The text/paragraph draft says it can be converted to text/plain by
wrapping at 72 columns.  Seems you at least have to same "for example, by
wrapping at 72 columns" as 72 columns or any number of columns is not
specified by text/plain.  Otherwise the draft is also adding definition to
text/plain.

I agree. Actually I think this should be removed. The notion that mechanical
conversion to text/plain is acceptable begs the question of why we're
even bothering with text/paragraph.

So I'm going to stick my neck out here a bit and suggest that the two
characteristics of text/paragraph I'm suggesting above are not clearly in
violation of the text/plain definition. At least I can't see it at the
moment. The meaning of text/plain I get is that "line break means display
next character at the left(right) margin" and "this is the only thing a
line break can be used for."  Further it seems ambiguous about wrapping as
there is no clear discussion of wrappin.  Also it refers "no special
software required" and "as-is" as how you display the text/plain. These
seem very ambiguous and seem to imply things display & editing devices.
Even for the 822 days this seems ambiguous. Is it a VT100 in wrap mode or
not in wrap mode?

Well, it seems clear enough to me:

   Similarly, whether or not line breaks should be added during display
   operations is also a function of the media type. It should not be
   necessary to add any line breaks to display "text/plain" correctly

So if we're really going to do this right, how about another draft that
disambiguates text/plain and says lines must be shorter than 72
characters?  That will provide a double motivation for moving to
text/paragraph faster, no?

Sigh.
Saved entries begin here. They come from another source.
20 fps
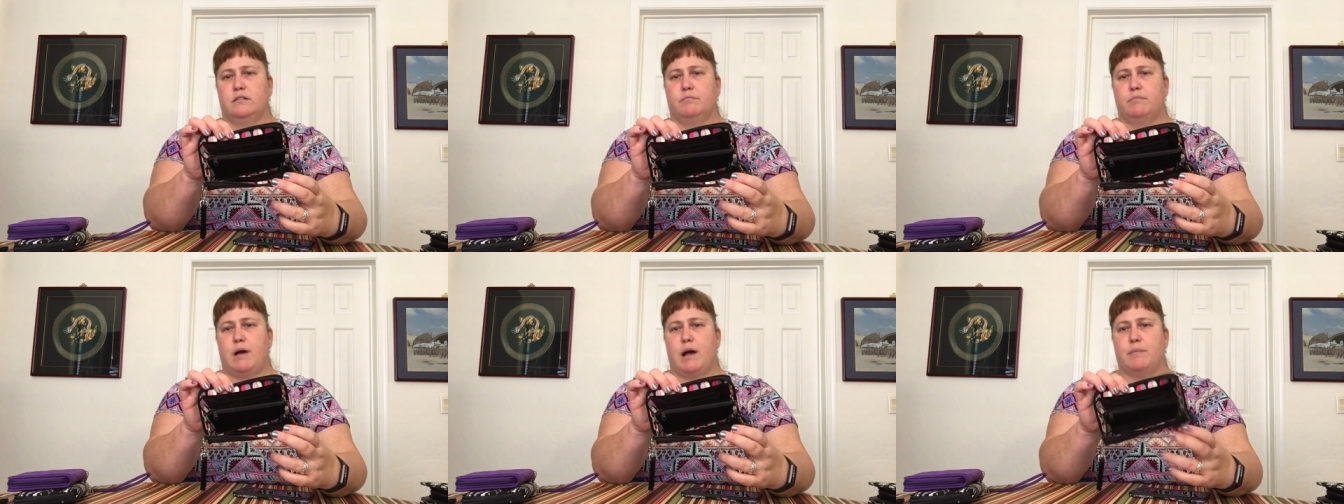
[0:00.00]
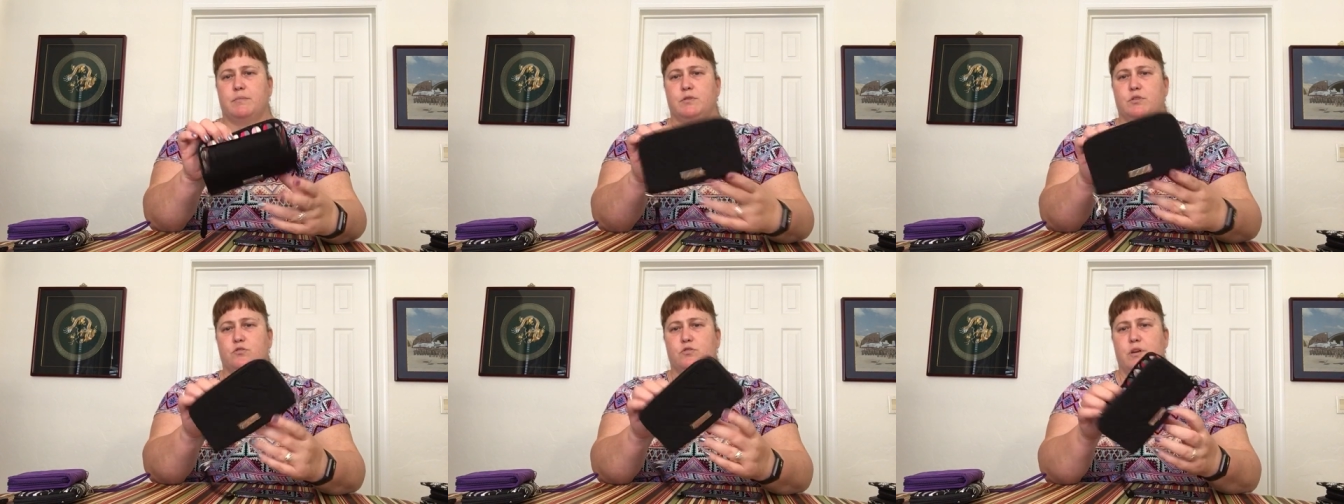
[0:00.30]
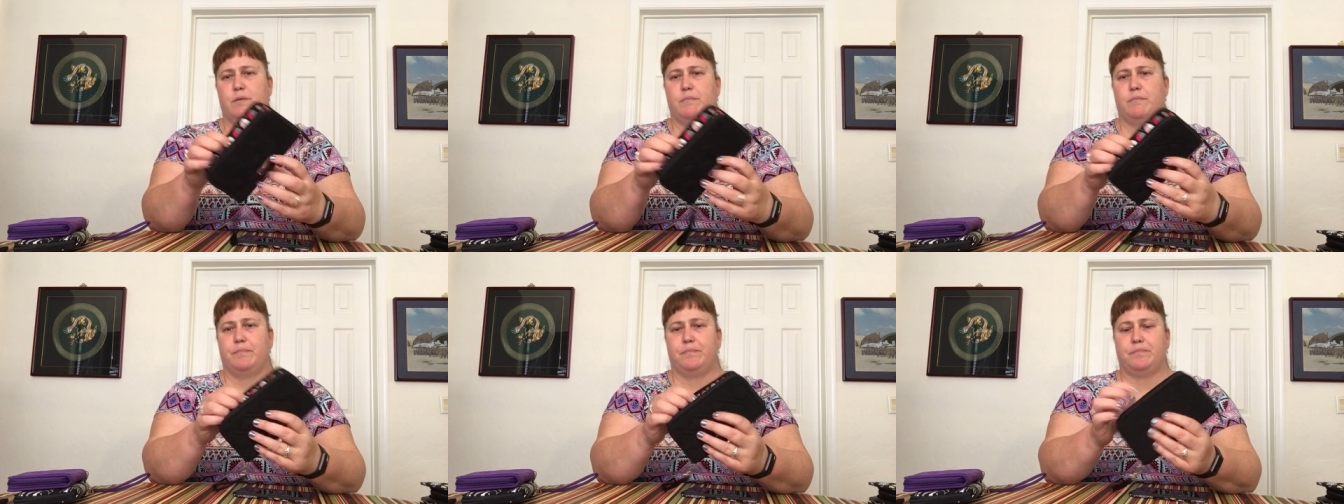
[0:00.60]
pop to
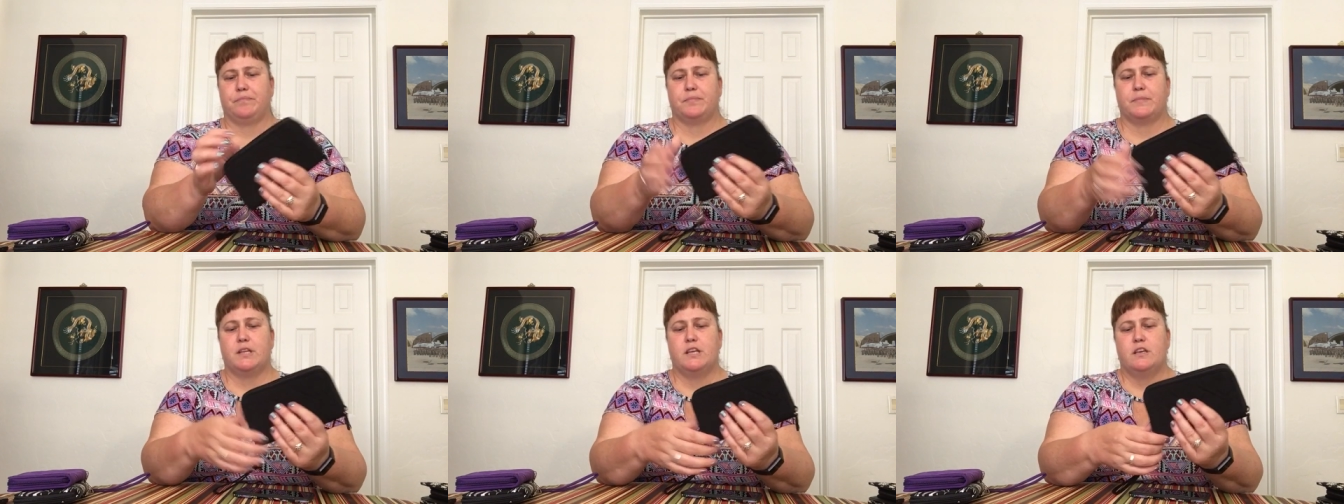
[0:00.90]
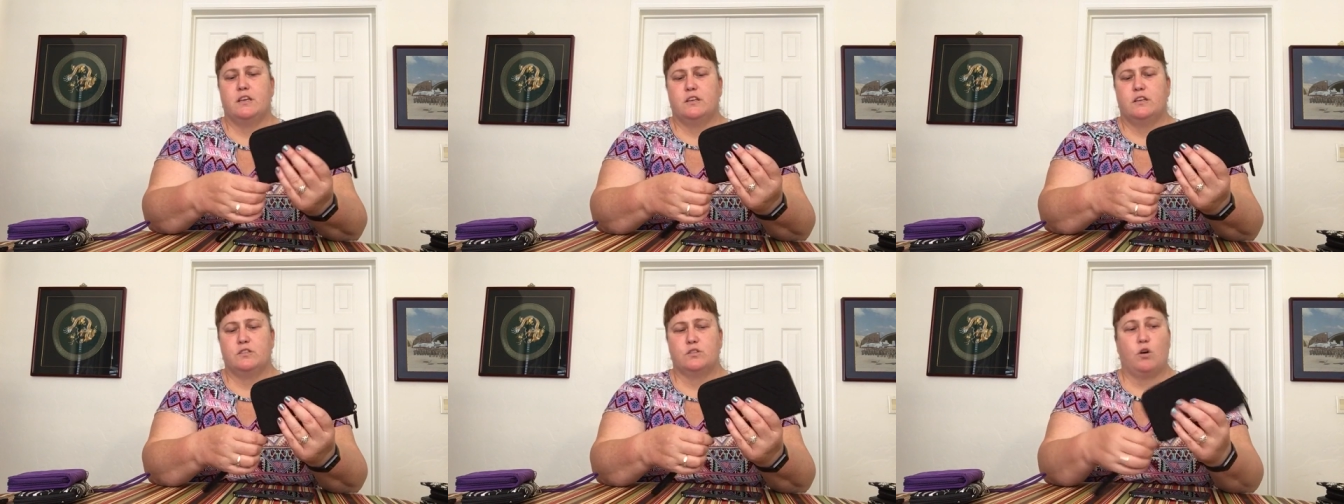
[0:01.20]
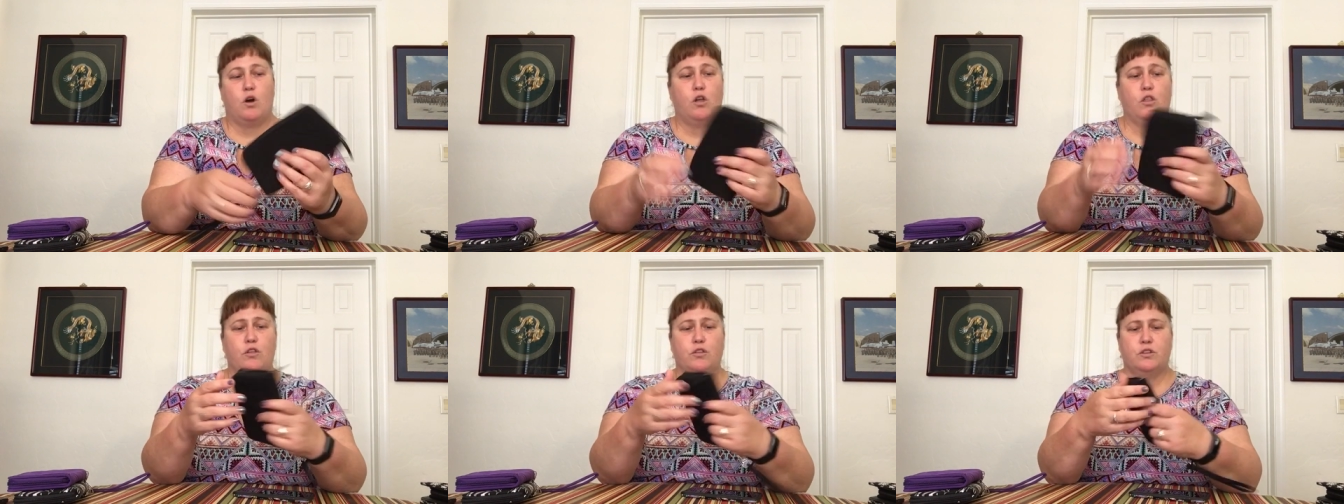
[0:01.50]
trim. So
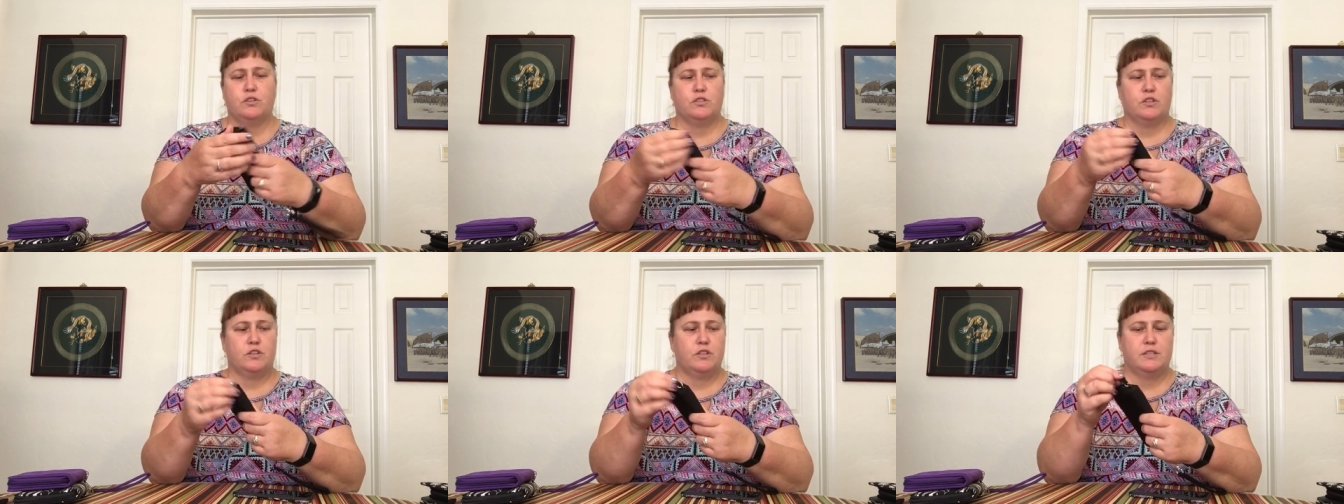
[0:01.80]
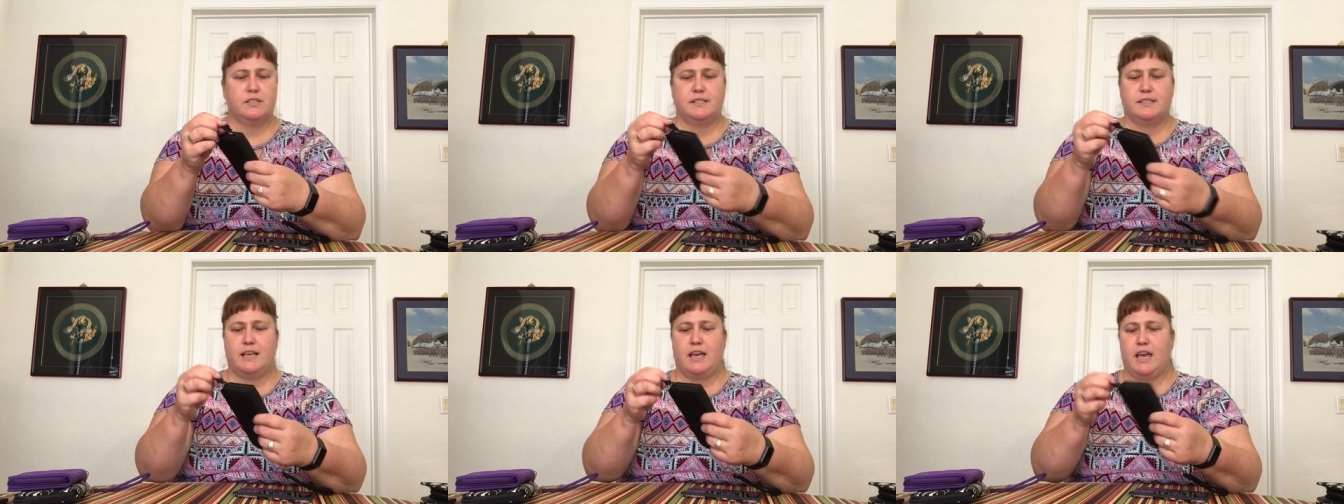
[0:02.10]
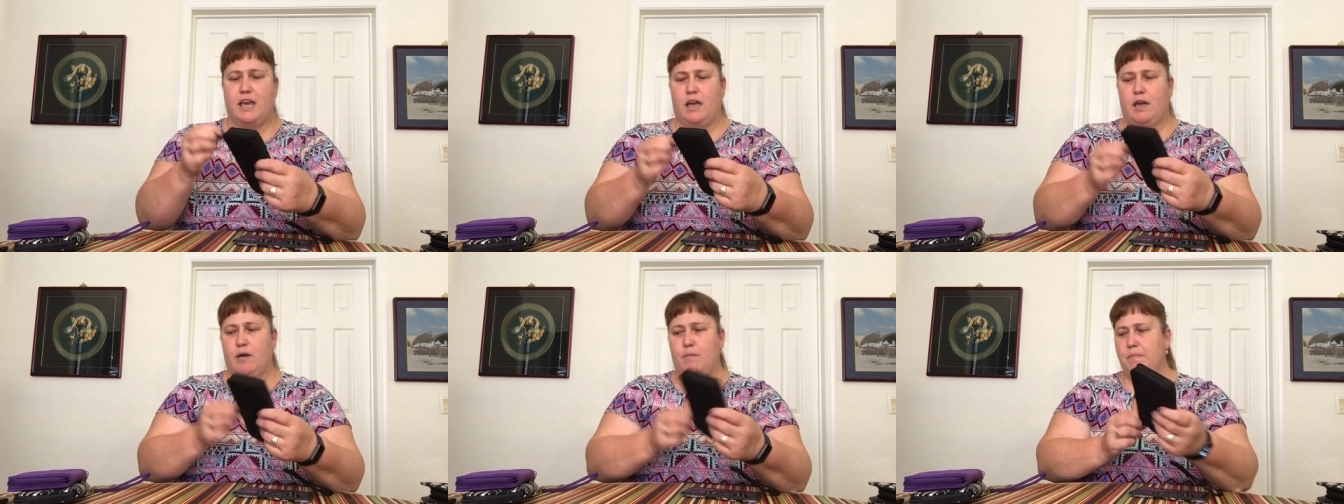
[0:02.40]
all those are the
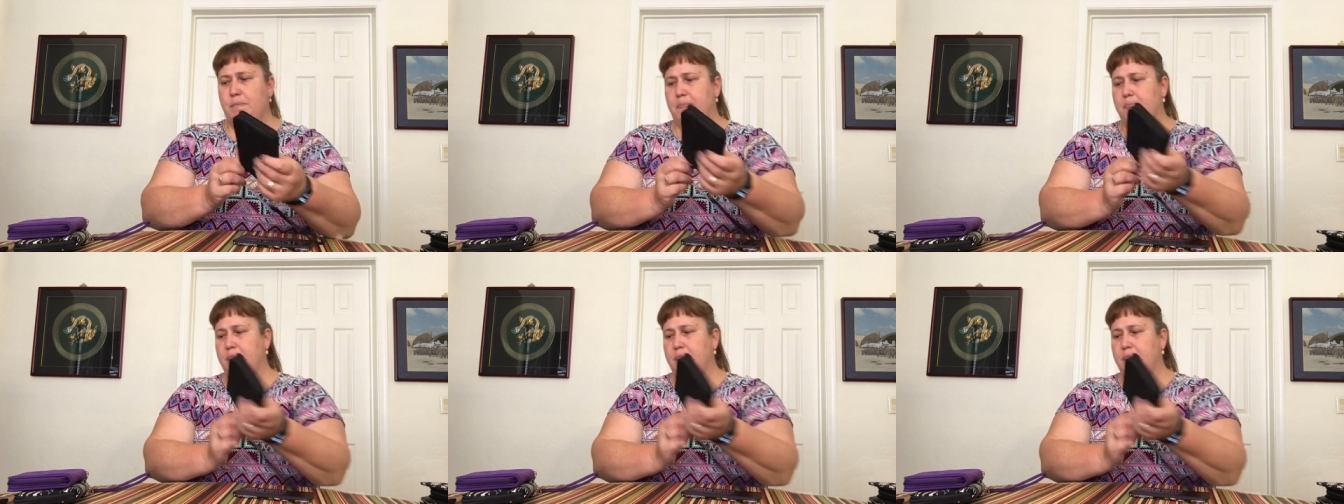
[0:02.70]
same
This is NOT the problem and this is ABSOLUTELY NOT a solution to
anything.

Long lines in text/plain are Good Things. I and many other use them all the
time. But when I use them I intend for them to be just what they are: Long
lines. Not paragraphs that random message processing agents should see fit
to turn into garbage.

Yes, this is display oriented rather than content oriented. Yes, this implies
that the sender has to have some notion of the recipients capabilities and
intentions. Yes, this doesn't blend well with the brave new PDA world. But we
have this tiny little concept in the IETF: We try not bust existing,
standardized usage, which this is, like it or not.